(Exercise objective): Write out the entries below exactly as they stand. Skip every image.

(Stored data):
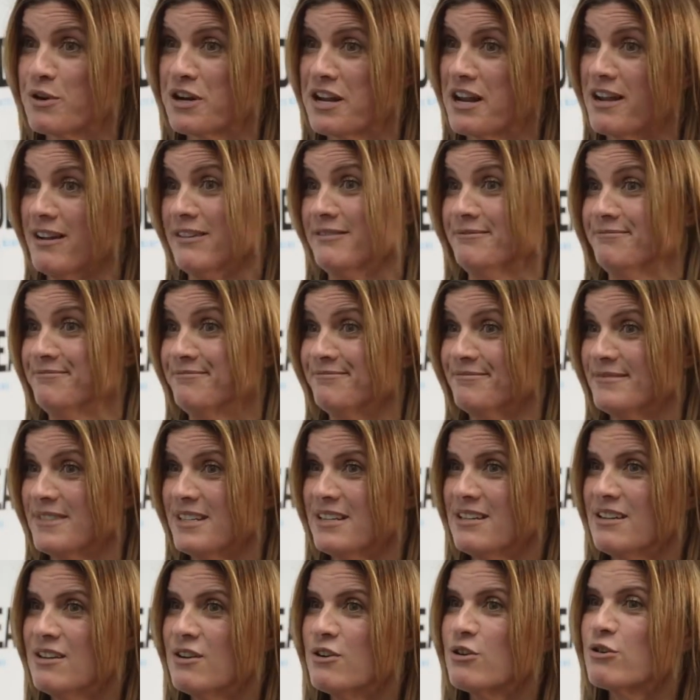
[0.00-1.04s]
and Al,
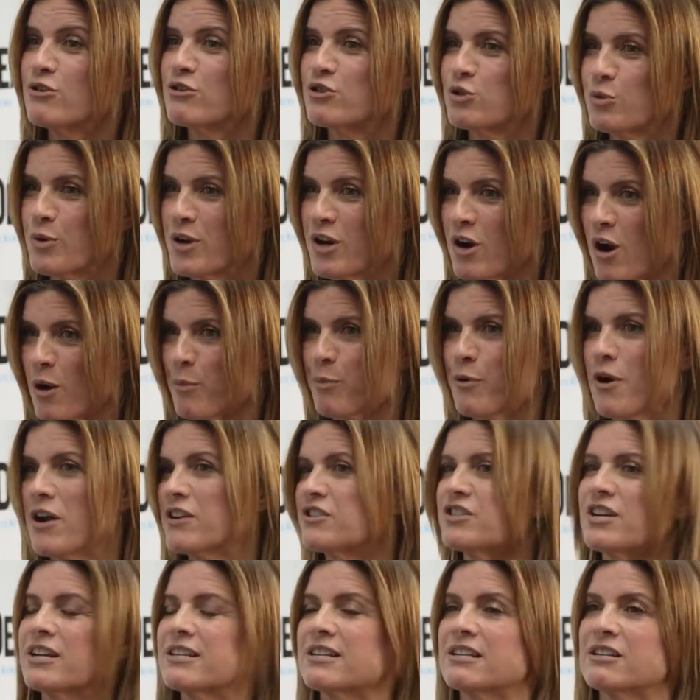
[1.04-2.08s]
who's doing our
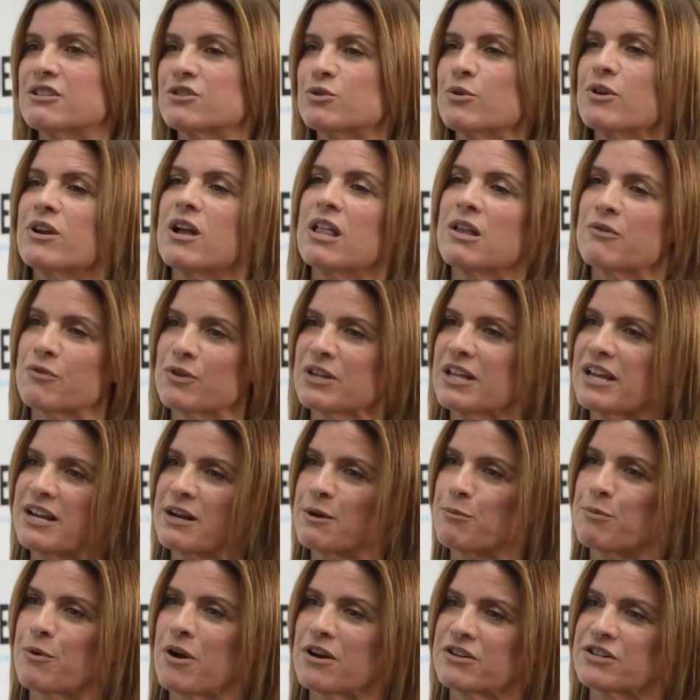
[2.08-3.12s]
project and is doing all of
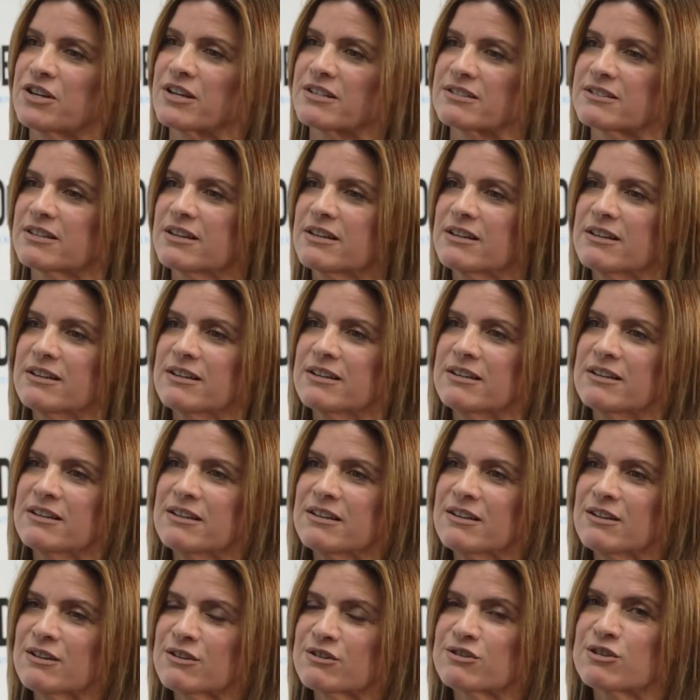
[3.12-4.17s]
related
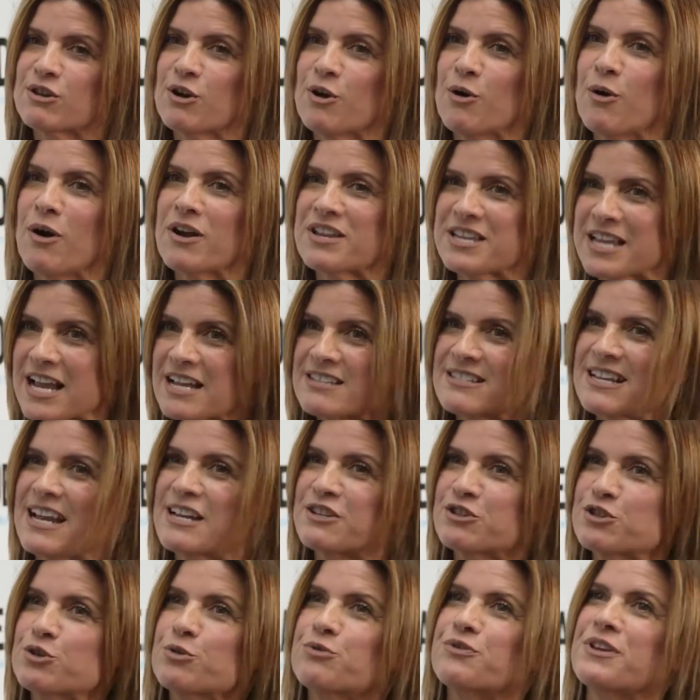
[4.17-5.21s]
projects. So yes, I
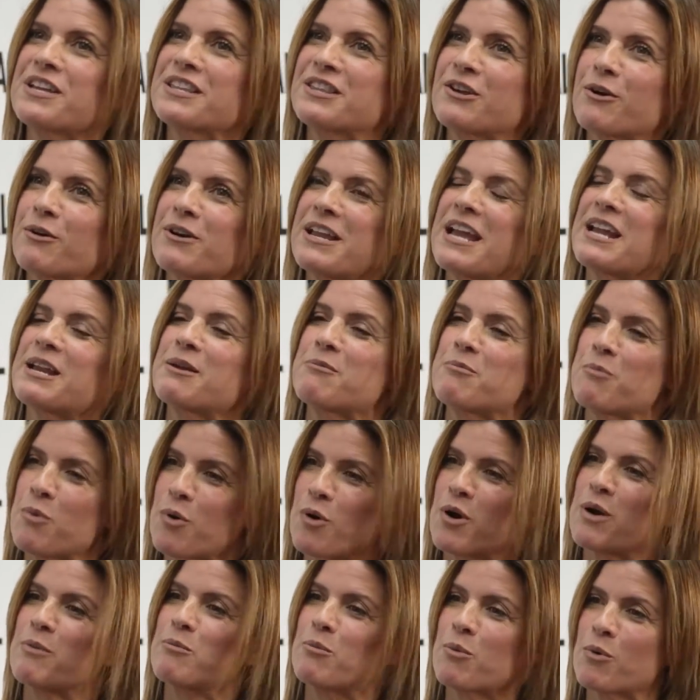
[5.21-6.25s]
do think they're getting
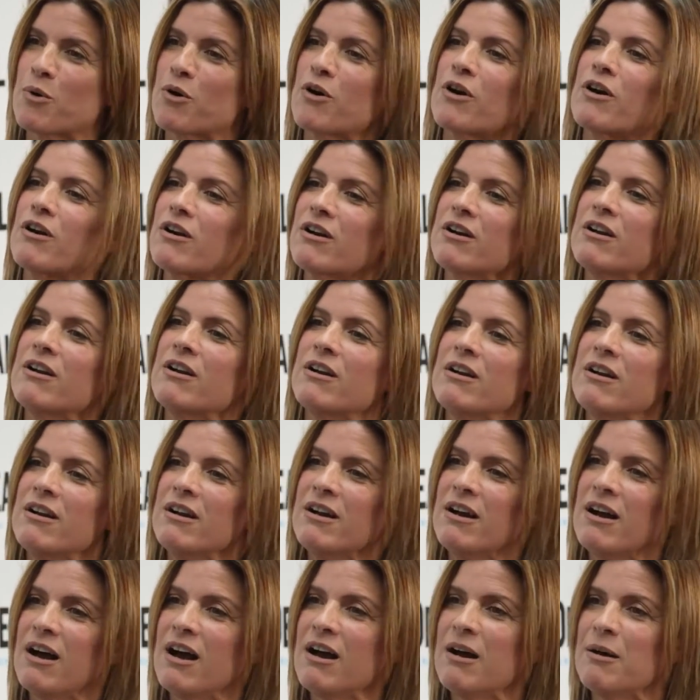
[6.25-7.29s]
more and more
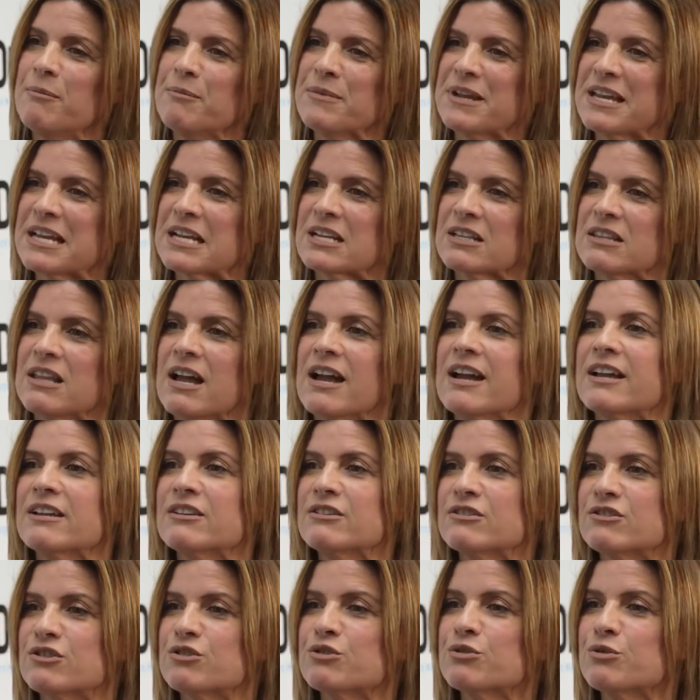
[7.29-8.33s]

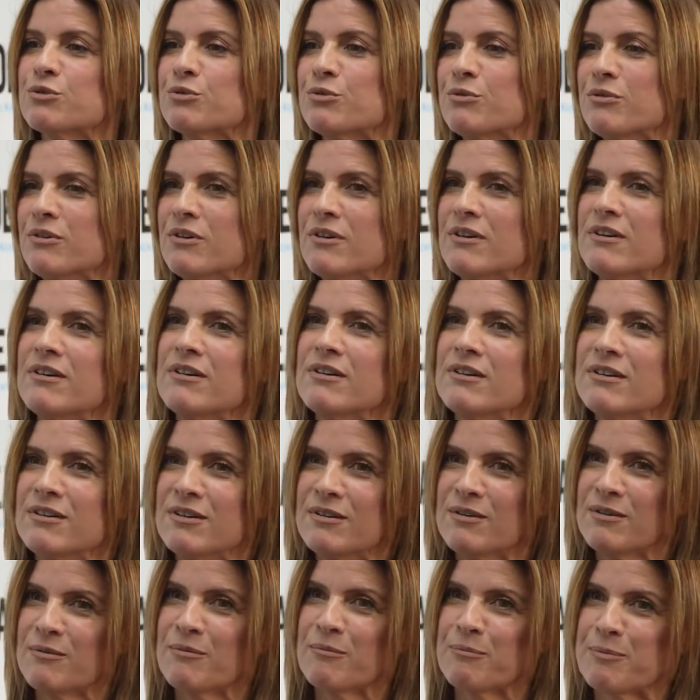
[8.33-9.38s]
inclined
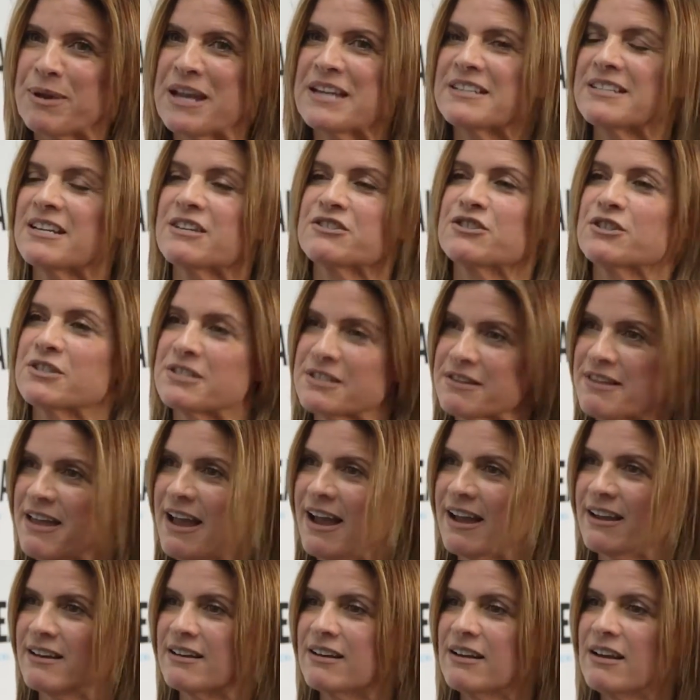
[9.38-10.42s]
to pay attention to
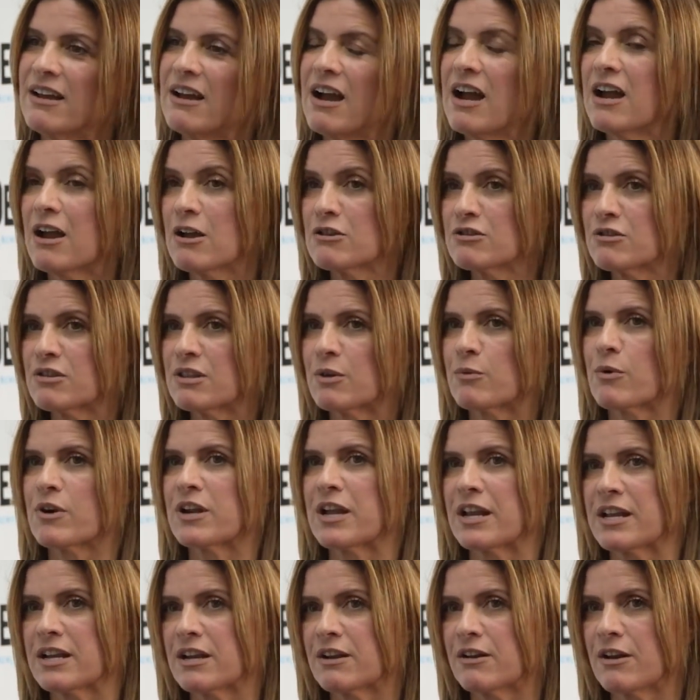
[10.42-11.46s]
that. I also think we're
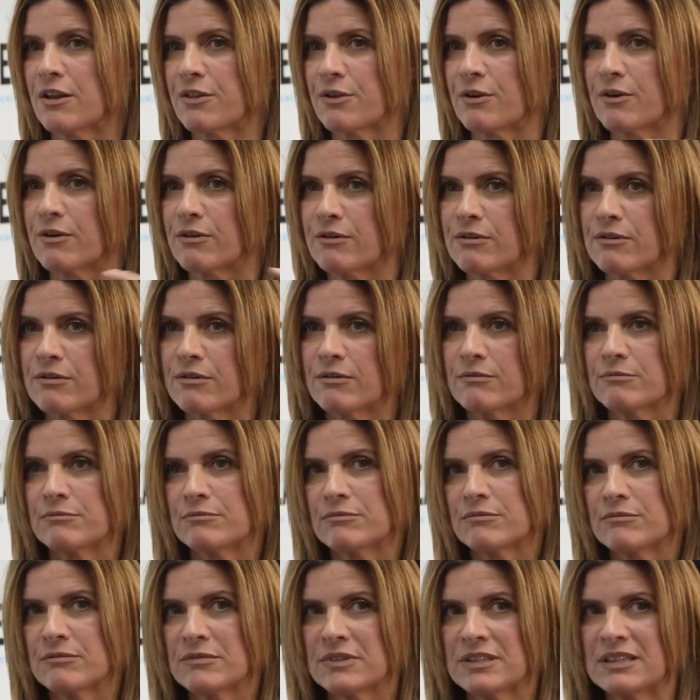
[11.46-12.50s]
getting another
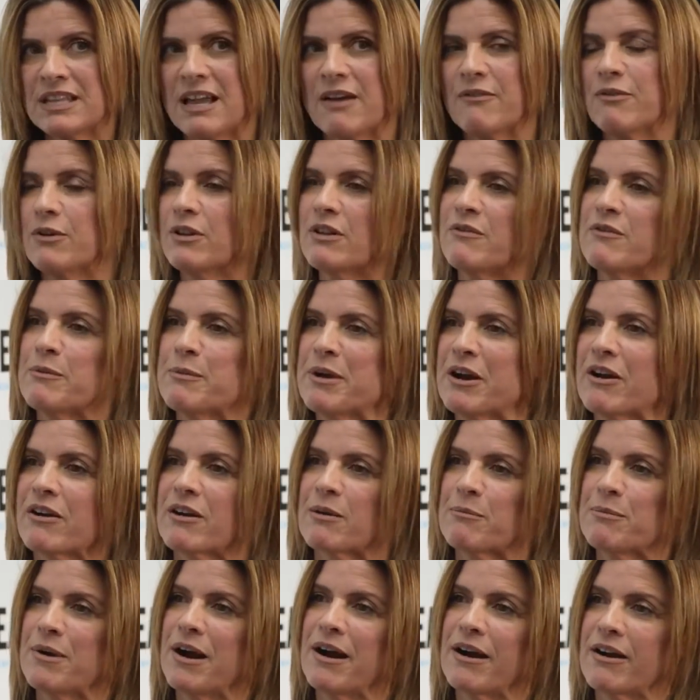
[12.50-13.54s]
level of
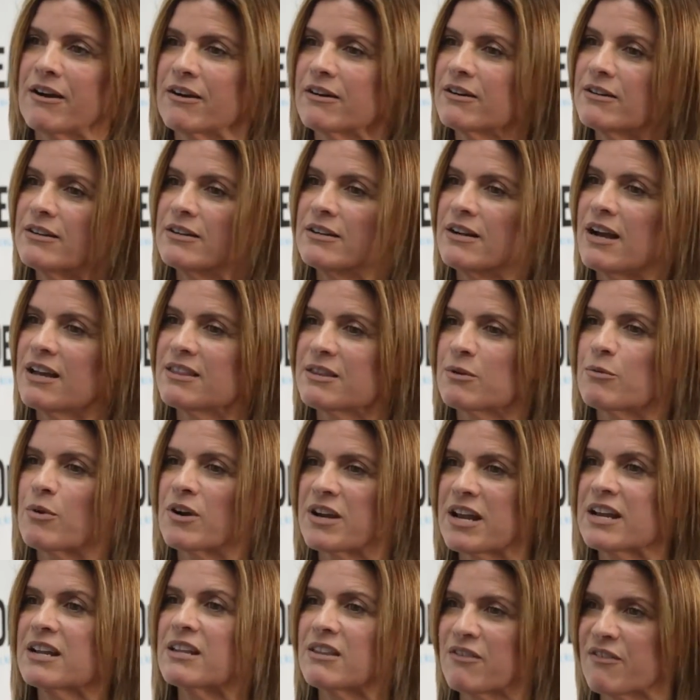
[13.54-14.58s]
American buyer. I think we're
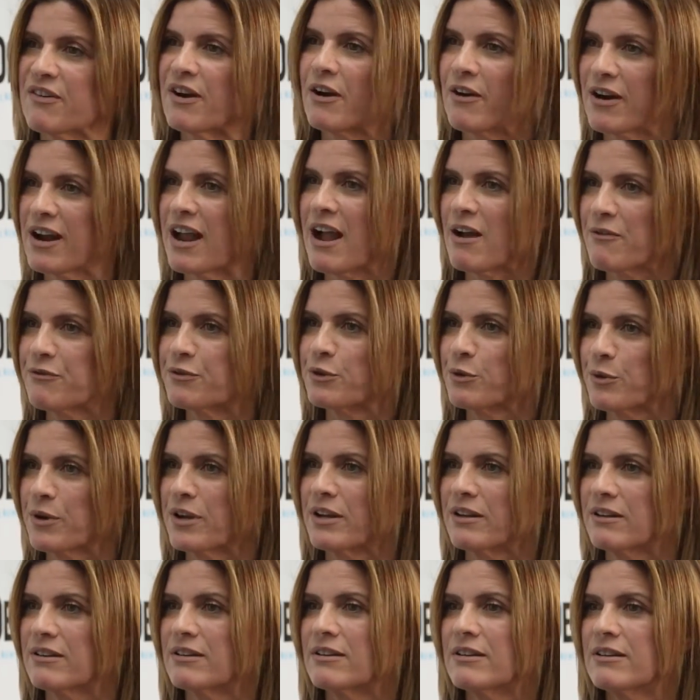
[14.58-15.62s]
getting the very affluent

(Written response):
[0.00-1.04s]
and Al,
[1.04-2.08s]
who's doing our
[2.08-3.12s]
project and is doing all of
[3.12-4.17s]
related
[4.17-5.21s]
projects. So yes, I
[5.21-6.25s]
do think they're getting
[6.25-7.29s]
more and more
[7.29-8.33s]

[8.33-9.38s]
inclined
[9.38-10.42s]
to pay attention to
[10.42-11.46s]
that. I also think we're
[11.46-12.50s]
getting another
[12.50-13.54s]
level of
[13.54-14.58s]
American buyer. I think we're
[14.58-15.62s]
getting the very affluent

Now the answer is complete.